◆ **Brief**: Copy out the listing that follows, exactly, without its pictures.

-*-

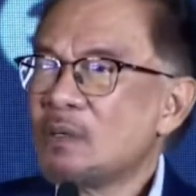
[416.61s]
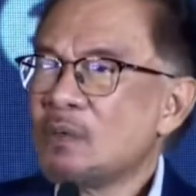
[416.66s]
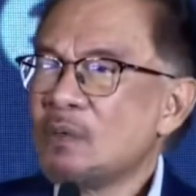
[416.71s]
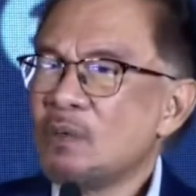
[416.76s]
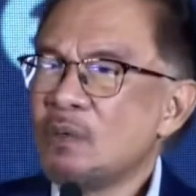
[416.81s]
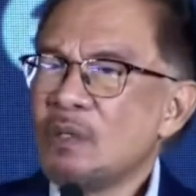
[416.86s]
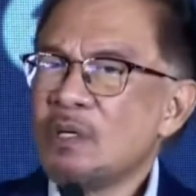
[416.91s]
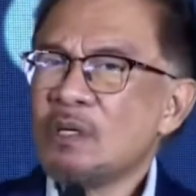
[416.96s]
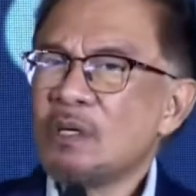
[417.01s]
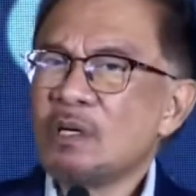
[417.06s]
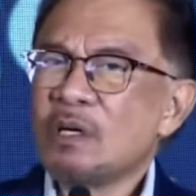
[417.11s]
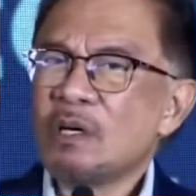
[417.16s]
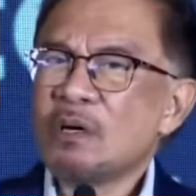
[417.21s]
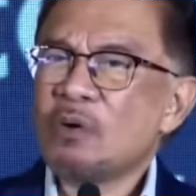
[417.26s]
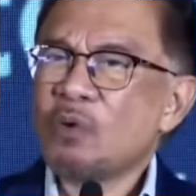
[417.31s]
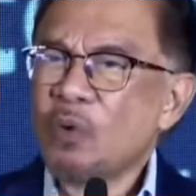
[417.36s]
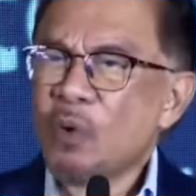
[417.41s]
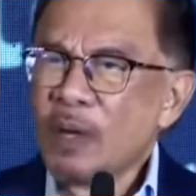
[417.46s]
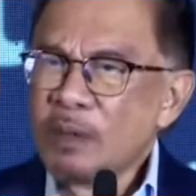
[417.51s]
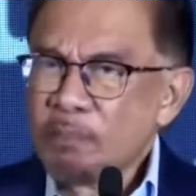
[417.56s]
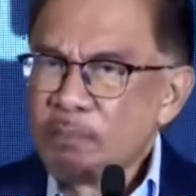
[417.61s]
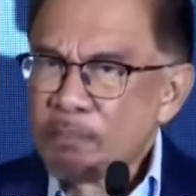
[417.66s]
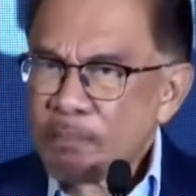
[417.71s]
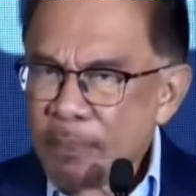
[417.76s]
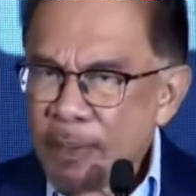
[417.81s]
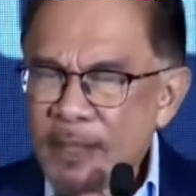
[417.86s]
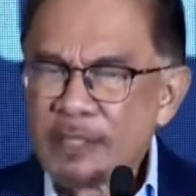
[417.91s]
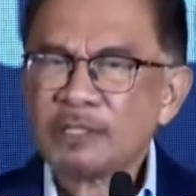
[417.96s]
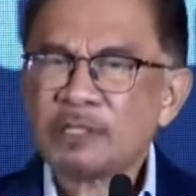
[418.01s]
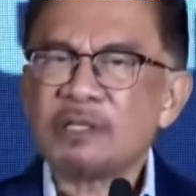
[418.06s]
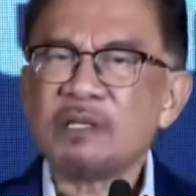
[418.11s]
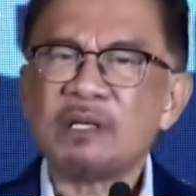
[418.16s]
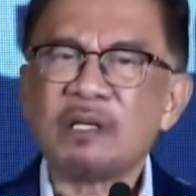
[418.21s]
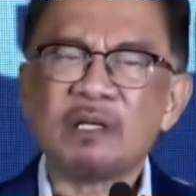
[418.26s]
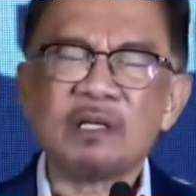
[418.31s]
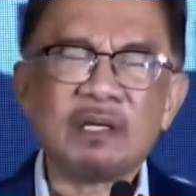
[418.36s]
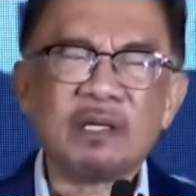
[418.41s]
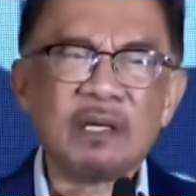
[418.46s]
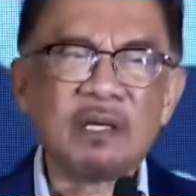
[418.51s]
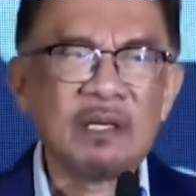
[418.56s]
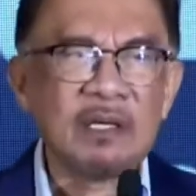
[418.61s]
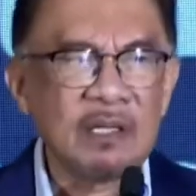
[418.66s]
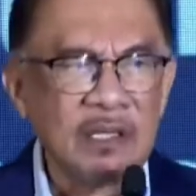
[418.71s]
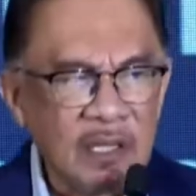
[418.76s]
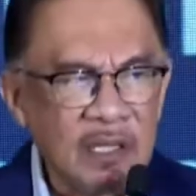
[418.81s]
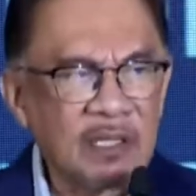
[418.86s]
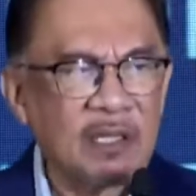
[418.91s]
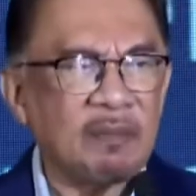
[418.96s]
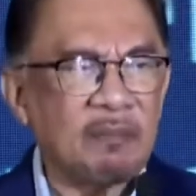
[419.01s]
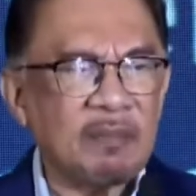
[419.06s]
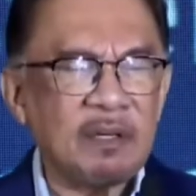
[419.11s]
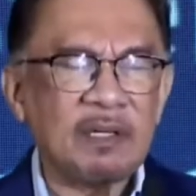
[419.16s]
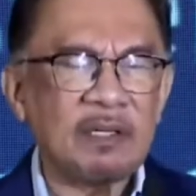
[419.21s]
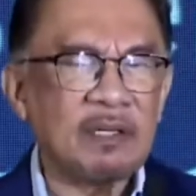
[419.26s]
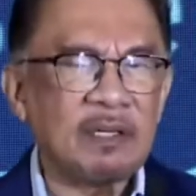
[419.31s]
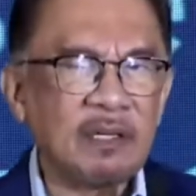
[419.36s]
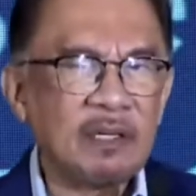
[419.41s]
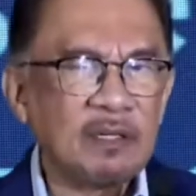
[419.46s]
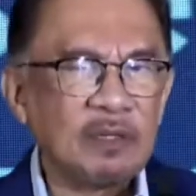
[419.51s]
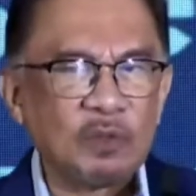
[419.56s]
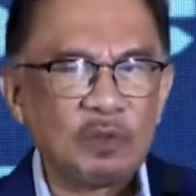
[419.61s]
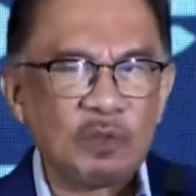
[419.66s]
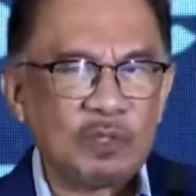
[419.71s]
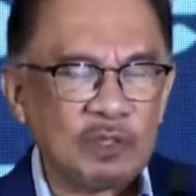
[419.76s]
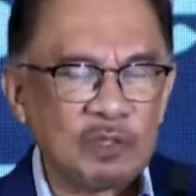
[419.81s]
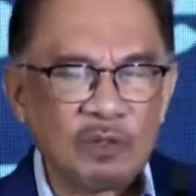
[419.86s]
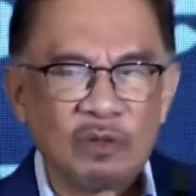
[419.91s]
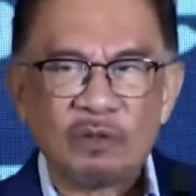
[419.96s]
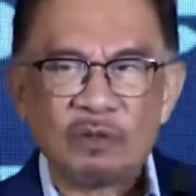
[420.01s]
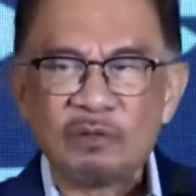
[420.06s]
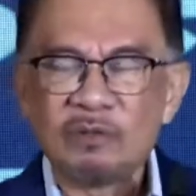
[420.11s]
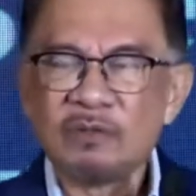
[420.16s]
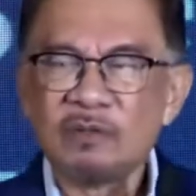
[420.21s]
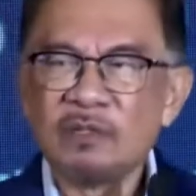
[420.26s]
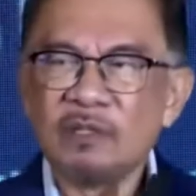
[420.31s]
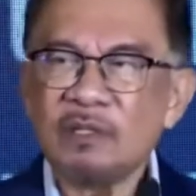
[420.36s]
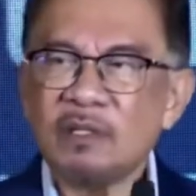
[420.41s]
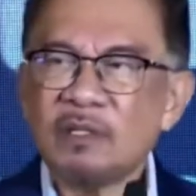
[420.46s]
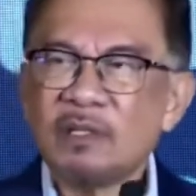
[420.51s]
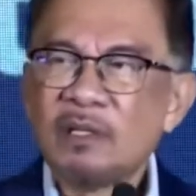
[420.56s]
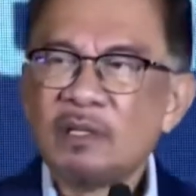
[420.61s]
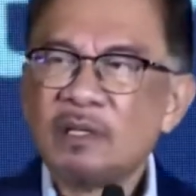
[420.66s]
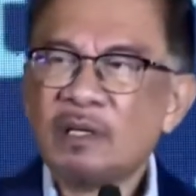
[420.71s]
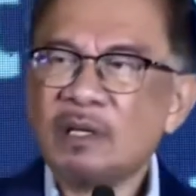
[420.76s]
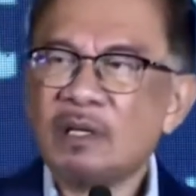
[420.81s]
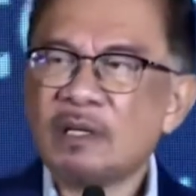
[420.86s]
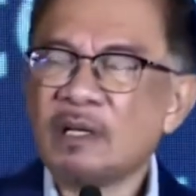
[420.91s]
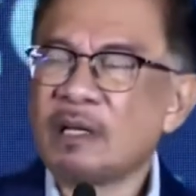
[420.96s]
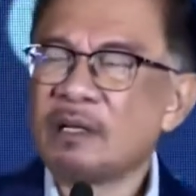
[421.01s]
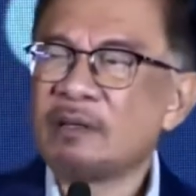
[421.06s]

who are quite passionate and determined to resolve. And I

-*-

◆ **Your response**:
[416.61s]
[416.66s]
[416.71s]
[416.76s]
[416.81s]
[416.86s]
[416.91s]
[416.96s]
[417.01s]
[417.06s]
[417.11s]
[417.16s]
[417.21s]
[417.26s]
[417.31s]
[417.36s]
[417.41s]
[417.46s]
[417.51s]
[417.56s]
[417.61s]
[417.66s]
[417.71s]
[417.76s]
[417.81s]
[417.86s]
[417.91s]
[417.96s]
[418.01s]
[418.06s]
[418.11s]
[418.16s]
[418.21s]
[418.26s]
[418.31s]
[418.36s]
[418.41s]
[418.46s]
[418.51s]
[418.56s]
[418.61s]
[418.66s]
[418.71s]
[418.76s]
[418.81s]
[418.86s]
[418.91s]
[418.96s]
[419.01s]
[419.06s]
[419.11s]
[419.16s]
[419.21s]
[419.26s]
[419.31s]
[419.36s]
[419.41s]
[419.46s]
[419.51s]
[419.56s]
[419.61s]
[419.66s]
[419.71s]
[419.76s]
[419.81s]
[419.86s]
[419.91s]
[419.96s]
[420.01s]
[420.06s]
[420.11s]
[420.16s]
[420.21s]
[420.26s]
[420.31s]
[420.36s]
[420.41s]
[420.46s]
[420.51s]
[420.56s]
[420.61s]
[420.66s]
[420.71s]
[420.76s]
[420.81s]
[420.86s]
[420.91s]
[420.96s]
[421.01s]
[421.06s]

who are quite passionate and determined to resolve. And I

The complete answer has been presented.